## TASK STATEMENT
Could you please retype the records exactly, minus their pictures?

Stored items
*** Block opens ***

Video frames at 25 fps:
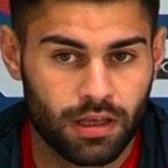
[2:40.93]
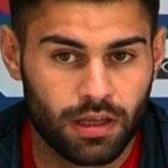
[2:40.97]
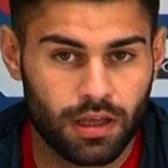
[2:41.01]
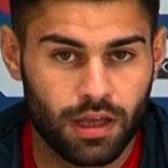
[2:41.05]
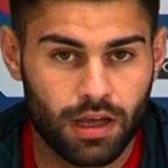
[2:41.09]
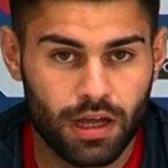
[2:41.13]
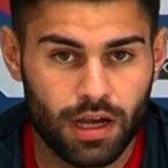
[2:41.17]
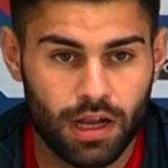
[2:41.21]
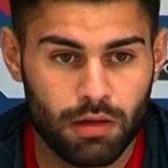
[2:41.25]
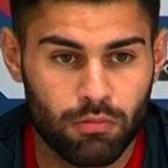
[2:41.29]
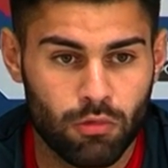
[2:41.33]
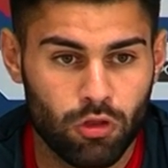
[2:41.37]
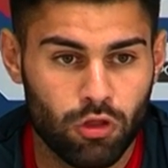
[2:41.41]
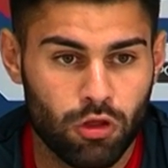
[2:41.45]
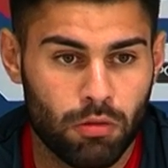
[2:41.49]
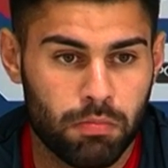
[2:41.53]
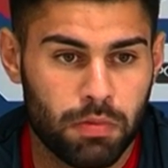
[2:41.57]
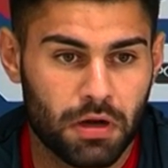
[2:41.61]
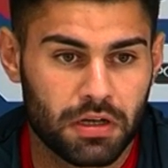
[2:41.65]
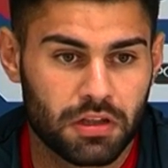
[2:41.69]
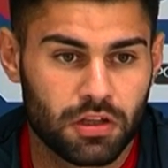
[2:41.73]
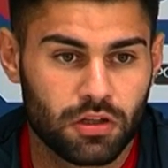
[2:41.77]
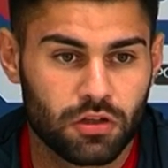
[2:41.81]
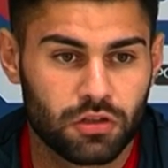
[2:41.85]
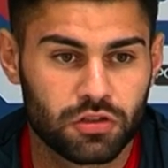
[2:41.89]
ganamos dos
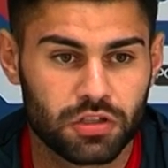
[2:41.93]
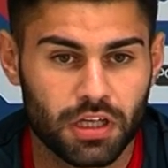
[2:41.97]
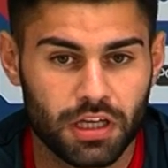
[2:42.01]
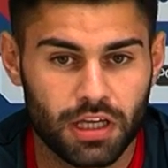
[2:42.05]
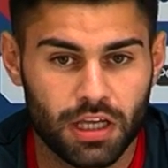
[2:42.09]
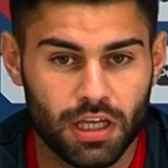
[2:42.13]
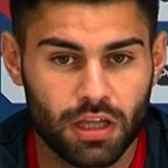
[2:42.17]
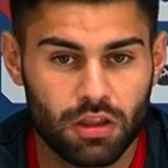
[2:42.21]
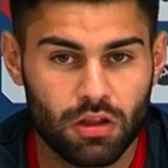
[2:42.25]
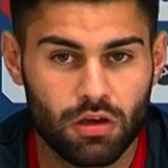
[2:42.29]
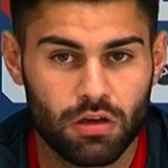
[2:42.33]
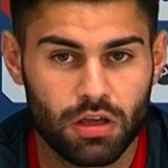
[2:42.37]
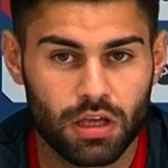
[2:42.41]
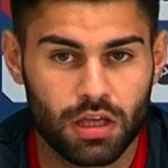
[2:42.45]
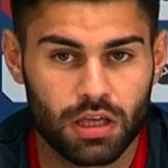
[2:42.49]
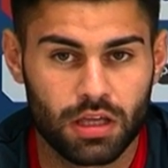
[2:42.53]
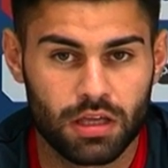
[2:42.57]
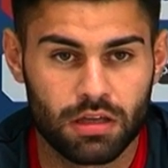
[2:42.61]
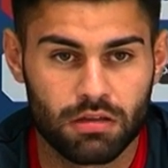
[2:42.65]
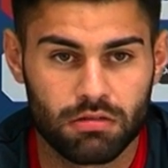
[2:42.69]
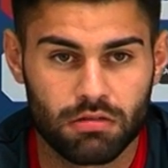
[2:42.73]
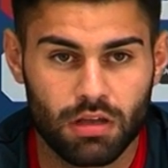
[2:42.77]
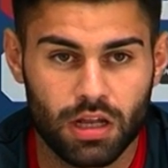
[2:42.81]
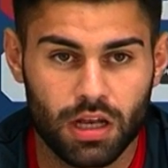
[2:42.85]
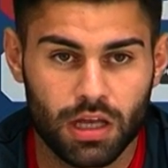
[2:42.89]
partidos seguidos
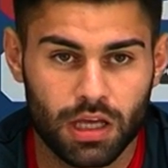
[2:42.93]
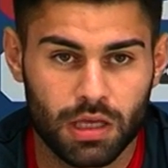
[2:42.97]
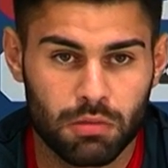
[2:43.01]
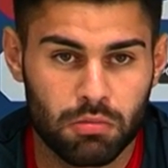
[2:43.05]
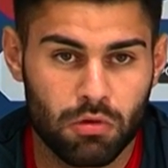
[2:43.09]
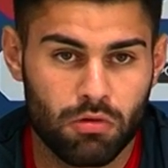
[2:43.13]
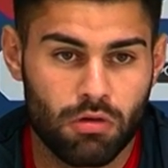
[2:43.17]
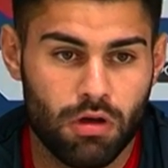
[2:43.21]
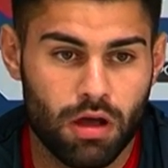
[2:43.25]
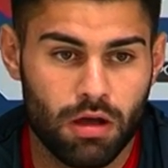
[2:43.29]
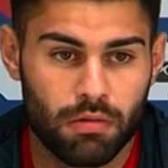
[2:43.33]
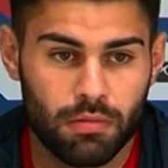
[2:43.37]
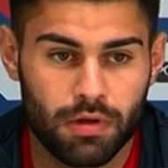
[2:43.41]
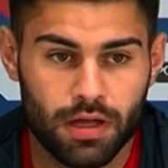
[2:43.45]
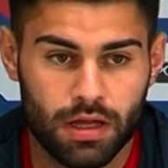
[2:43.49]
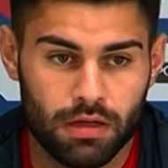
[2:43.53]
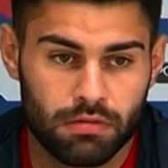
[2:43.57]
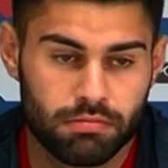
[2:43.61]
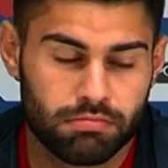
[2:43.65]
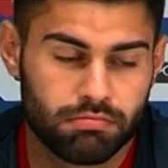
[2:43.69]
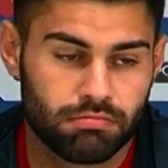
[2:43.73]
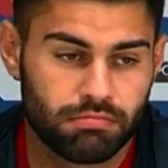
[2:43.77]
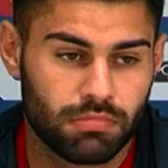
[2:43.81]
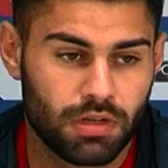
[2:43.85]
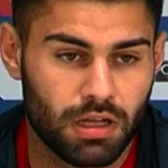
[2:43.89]
y, el equipo va a más.
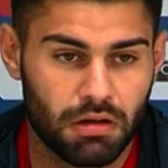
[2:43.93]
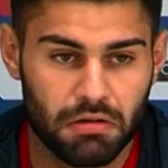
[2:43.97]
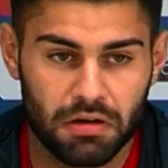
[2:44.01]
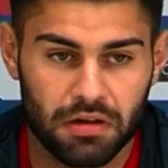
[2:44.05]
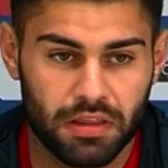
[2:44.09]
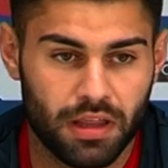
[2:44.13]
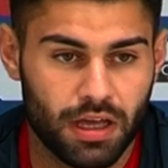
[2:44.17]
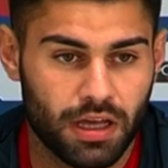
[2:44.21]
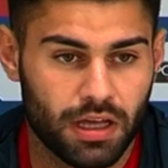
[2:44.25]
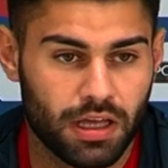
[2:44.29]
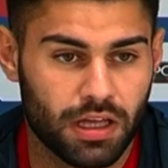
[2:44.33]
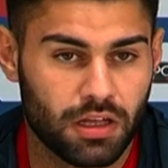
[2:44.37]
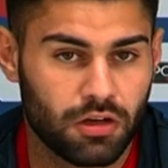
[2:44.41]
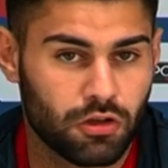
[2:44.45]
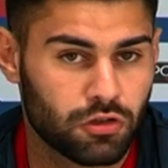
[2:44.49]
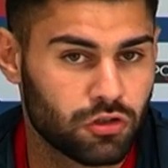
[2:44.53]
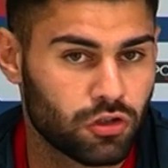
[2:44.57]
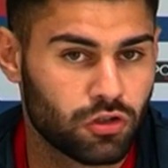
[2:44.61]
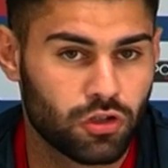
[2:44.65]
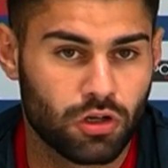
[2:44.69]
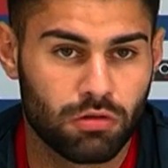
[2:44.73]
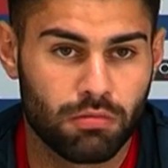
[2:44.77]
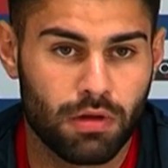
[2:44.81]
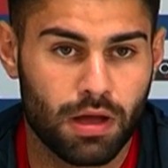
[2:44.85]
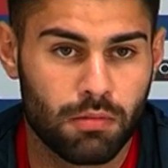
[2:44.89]
La verdad que
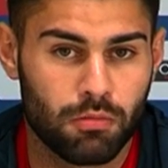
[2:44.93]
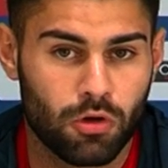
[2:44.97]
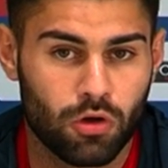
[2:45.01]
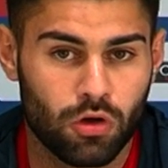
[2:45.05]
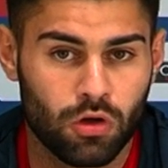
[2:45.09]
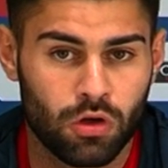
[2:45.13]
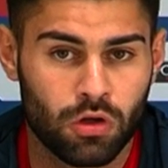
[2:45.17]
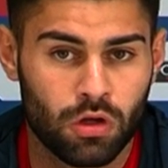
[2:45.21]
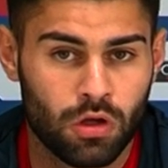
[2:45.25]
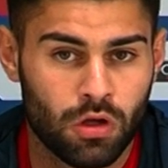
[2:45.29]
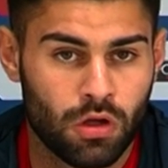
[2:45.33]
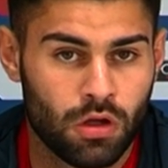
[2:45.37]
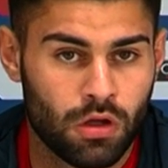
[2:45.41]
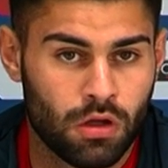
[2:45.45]
nosotros vamos,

*** Block closes ***

## ANSWER TO THIS EXERCISE
Video frames at 25 fps:
[2:40.93]
[2:40.97]
[2:41.01]
[2:41.05]
[2:41.09]
[2:41.13]
[2:41.17]
[2:41.21]
[2:41.25]
[2:41.29]
[2:41.33]
[2:41.37]
[2:41.41]
[2:41.45]
[2:41.49]
[2:41.53]
[2:41.57]
[2:41.61]
[2:41.65]
[2:41.69]
[2:41.73]
[2:41.77]
[2:41.81]
[2:41.85]
[2:41.89]
ganamos dos
[2:41.93]
[2:41.97]
[2:42.01]
[2:42.05]
[2:42.09]
[2:42.13]
[2:42.17]
[2:42.21]
[2:42.25]
[2:42.29]
[2:42.33]
[2:42.37]
[2:42.41]
[2:42.45]
[2:42.49]
[2:42.53]
[2:42.57]
[2:42.61]
[2:42.65]
[2:42.69]
[2:42.73]
[2:42.77]
[2:42.81]
[2:42.85]
[2:42.89]
partidos seguidos
[2:42.93]
[2:42.97]
[2:43.01]
[2:43.05]
[2:43.09]
[2:43.13]
[2:43.17]
[2:43.21]
[2:43.25]
[2:43.29]
[2:43.33]
[2:43.37]
[2:43.41]
[2:43.45]
[2:43.49]
[2:43.53]
[2:43.57]
[2:43.61]
[2:43.65]
[2:43.69]
[2:43.73]
[2:43.77]
[2:43.81]
[2:43.85]
[2:43.89]
y, el equipo va a más.
[2:43.93]
[2:43.97]
[2:44.01]
[2:44.05]
[2:44.09]
[2:44.13]
[2:44.17]
[2:44.21]
[2:44.25]
[2:44.29]
[2:44.33]
[2:44.37]
[2:44.41]
[2:44.45]
[2:44.49]
[2:44.53]
[2:44.57]
[2:44.61]
[2:44.65]
[2:44.69]
[2:44.73]
[2:44.77]
[2:44.81]
[2:44.85]
[2:44.89]
La verdad que
[2:44.93]
[2:44.97]
[2:45.01]
[2:45.05]
[2:45.09]
[2:45.13]
[2:45.17]
[2:45.21]
[2:45.25]
[2:45.29]
[2:45.33]
[2:45.37]
[2:45.41]
[2:45.45]
nosotros vamos,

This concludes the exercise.